“My creativeness has been maximized. I have nothing left.” I was shocked to hear these words come out of the mouth of one of my students the other day. In my IB History class I push my students to think and share their ideas in a variety of ways. I believe that they expect to be asked to unpack in history in unfamiliar fashions. So, when I thought of creating a Graffiti Wall to reflect the ideologies of Fidel Castro, I believed I had a surefire formative assessment. I was excited because I thought that a graffiti wall would allow students to express their understanding through drawing, words, and be literal or metaphorical. I thought that they would like choice in their creativity. To help them tune in we took a virtual walk down Batman Alley in Sao Paulo for some graffiti inspiration using Google Streetview. Students were excited and intrigued. I put up a giant butcher paper, rolled out the markers, and got ready for some graffiti magic. It never came.
Students approached the paper and just started at it. I grabbed a marker and contributed some graffiti in hopes of inspiring my students to create. Slowly tentative contributions began to unfold on the paper. I moved around, asked questions and tried to provoke thinking. Still, not much creation.
As I engaged with my students what was shared in one way or another is that they felt they were not “creative” and “did not know what to put.” My students were afraid that they would create something “lame” or “childish” or “stupid.” Cue Ken Robinson.
It’s not that I had dismissed Robinson’s idea that schools kill creativity. However, I was shocked to see it right in front of my face. These particular students are seniors in high school. While on daily basis I am excited about all the good they will bring to the world, I also became saddened thinking of what they might hold back from sharing if they don’t tap into their creative selves. In my class there are students who I think can really do some amazing things. However, will they be able to tackle the world’s problem if they are afraid to think creatively? When they are outside of the structures of IB Paper 1s and Paper 2s, will they think in a way that is still creative, analytical and innovative?

The final product of our graffiti wall
It is up to teachers to break the mold, disrupt the norm, and to encourage creative thinking. While schools systems and administrators play a role in this, teacher’s are the key link. It will be the daily challenge of creative thinking opportunities created by teachers that will help students hone their creative and critical thinking skills. Stacey Goodman provides suggestions on how to help students hone their creativity in his article on Edutopia. Goodman stresses heavily on the development of divergent thinking as creative thinking. Divergent thinking does not have to be combative thinking. Combative thinking is simple. Divergent thinking is complex. Divergent thinking is thinking outside the box to be a creator. Combative thinking is selfish and focuses on consumption — the me-me-me mentality.

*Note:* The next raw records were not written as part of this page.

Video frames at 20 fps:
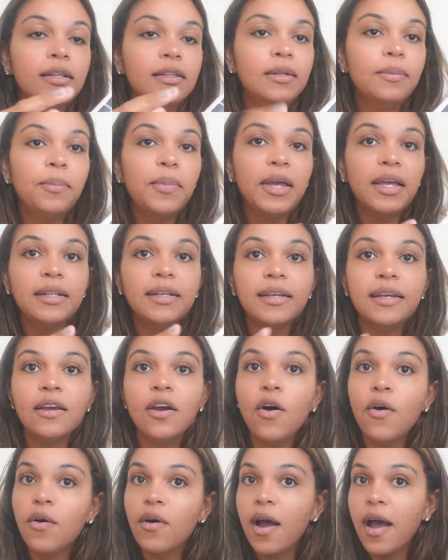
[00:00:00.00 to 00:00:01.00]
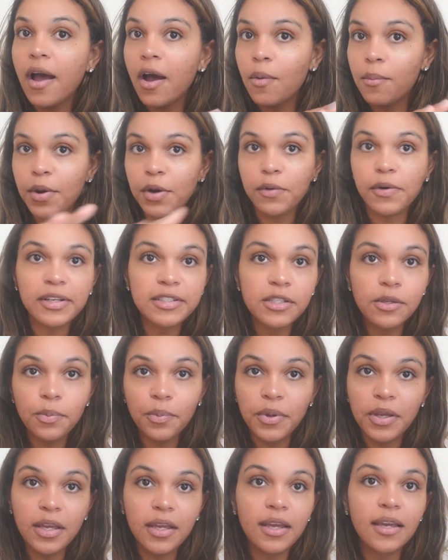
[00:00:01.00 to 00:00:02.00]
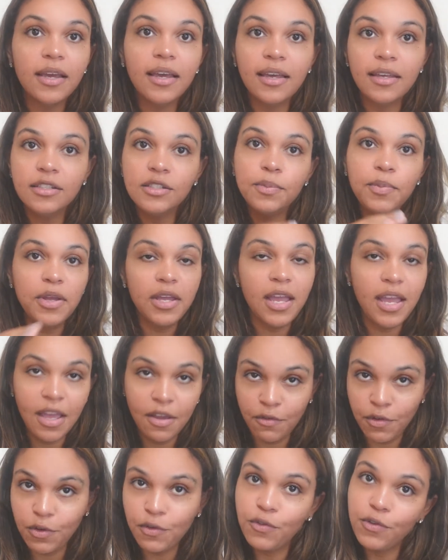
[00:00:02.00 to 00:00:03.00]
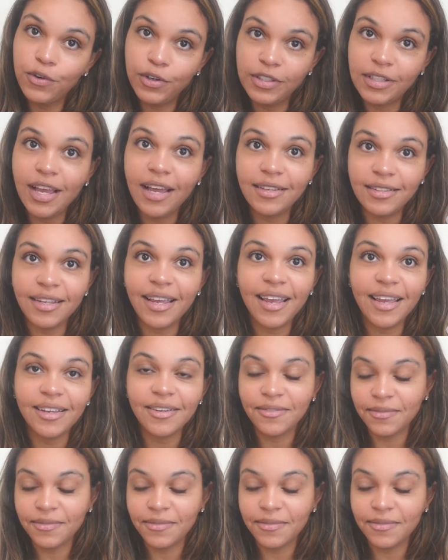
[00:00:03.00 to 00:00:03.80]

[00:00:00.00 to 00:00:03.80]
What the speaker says: depending on how my recipe is behaving for that day.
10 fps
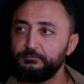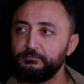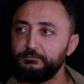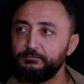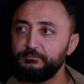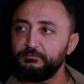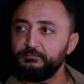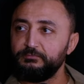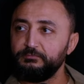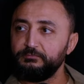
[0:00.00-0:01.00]

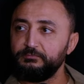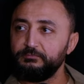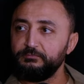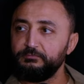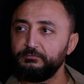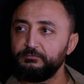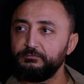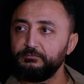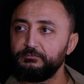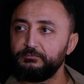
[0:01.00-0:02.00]

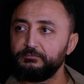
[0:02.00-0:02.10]
(silent)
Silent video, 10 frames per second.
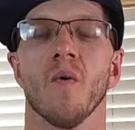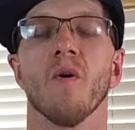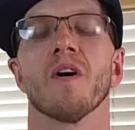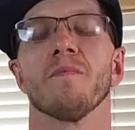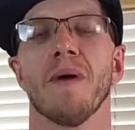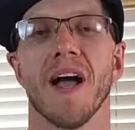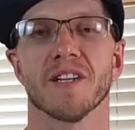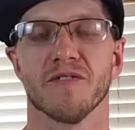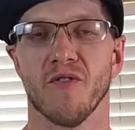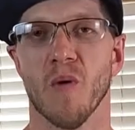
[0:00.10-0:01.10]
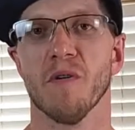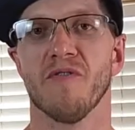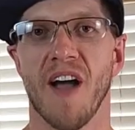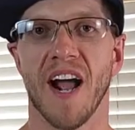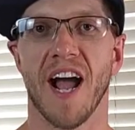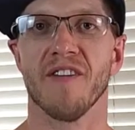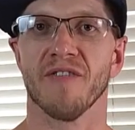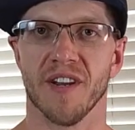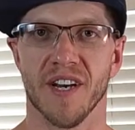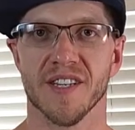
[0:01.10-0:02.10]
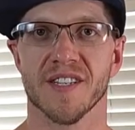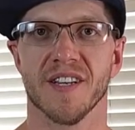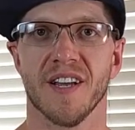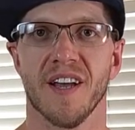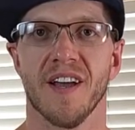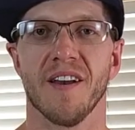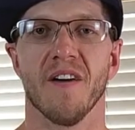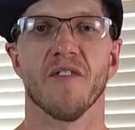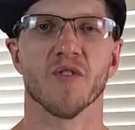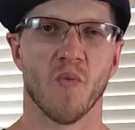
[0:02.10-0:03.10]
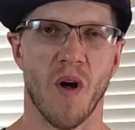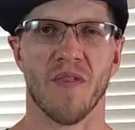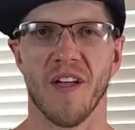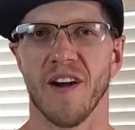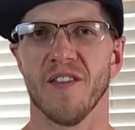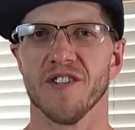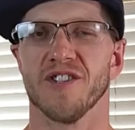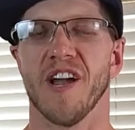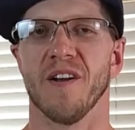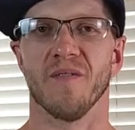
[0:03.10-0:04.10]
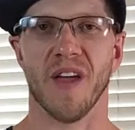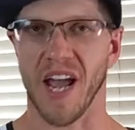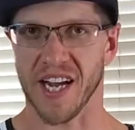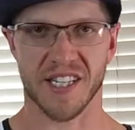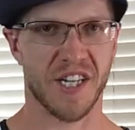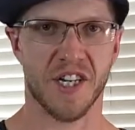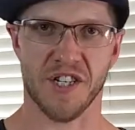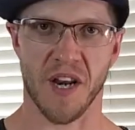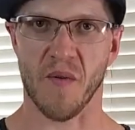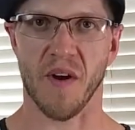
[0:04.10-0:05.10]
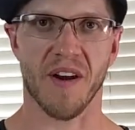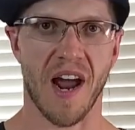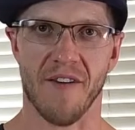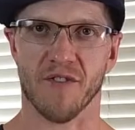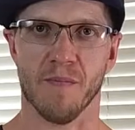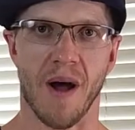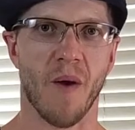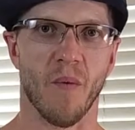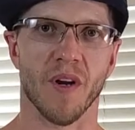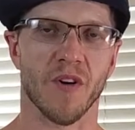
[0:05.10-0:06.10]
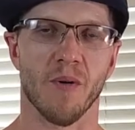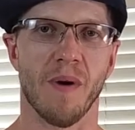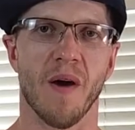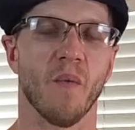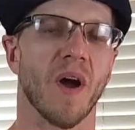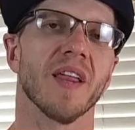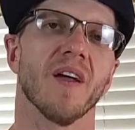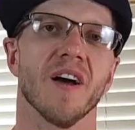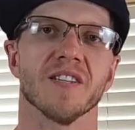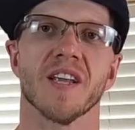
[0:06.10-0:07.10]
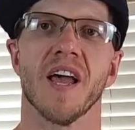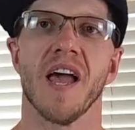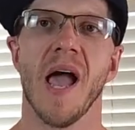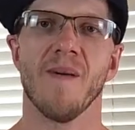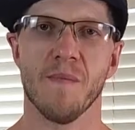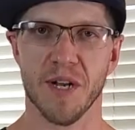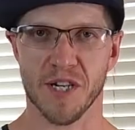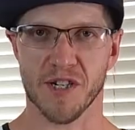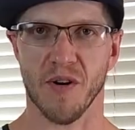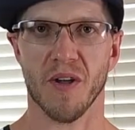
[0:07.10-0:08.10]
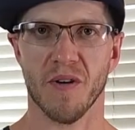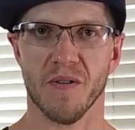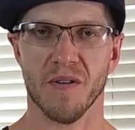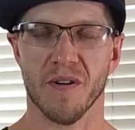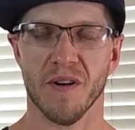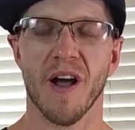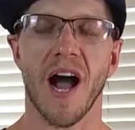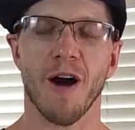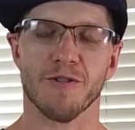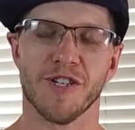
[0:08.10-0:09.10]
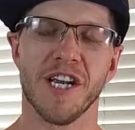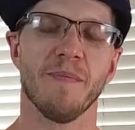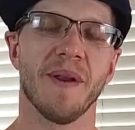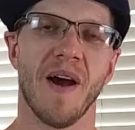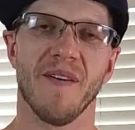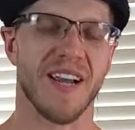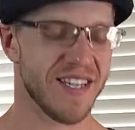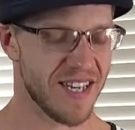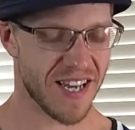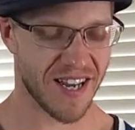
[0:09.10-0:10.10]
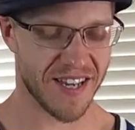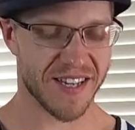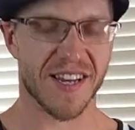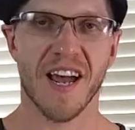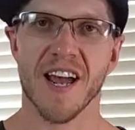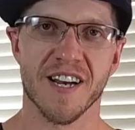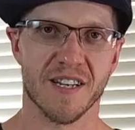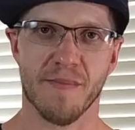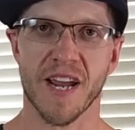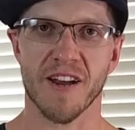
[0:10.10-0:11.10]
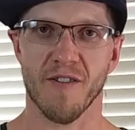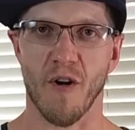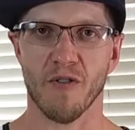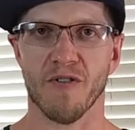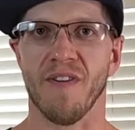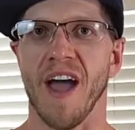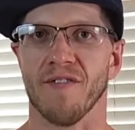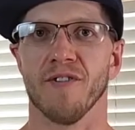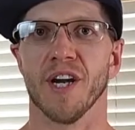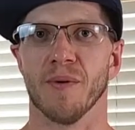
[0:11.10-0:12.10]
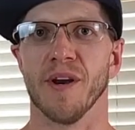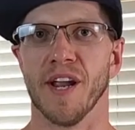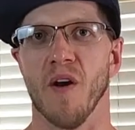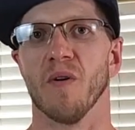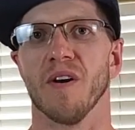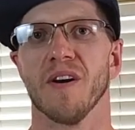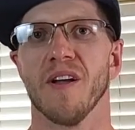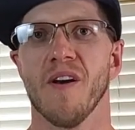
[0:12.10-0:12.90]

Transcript: Welcome back to Former Fat Guy Fitness. Now, if there's one thing on this channel that I could teach anyone after my 100-pound weight loss, it would be to show you how cheap and how easy it is to make your own fat-free Greek yogurt.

It is important that we provide students the opportunity to be creative and divergent thinkers. To think in new and different ways takes practice. Students are told to conform so often and to not question. As teachers let’s break that mold. Let’s let students think about things in new ways. Let’s empower them to share their ideas. Let’s be divergent thinkers ourselves. With new thinking comes development academically, socially, and emotionally. If we as educators can consistently provide an opportunity for students to practice their creativity, then we hold hope for future graffiti walls and more importantly, for future societies.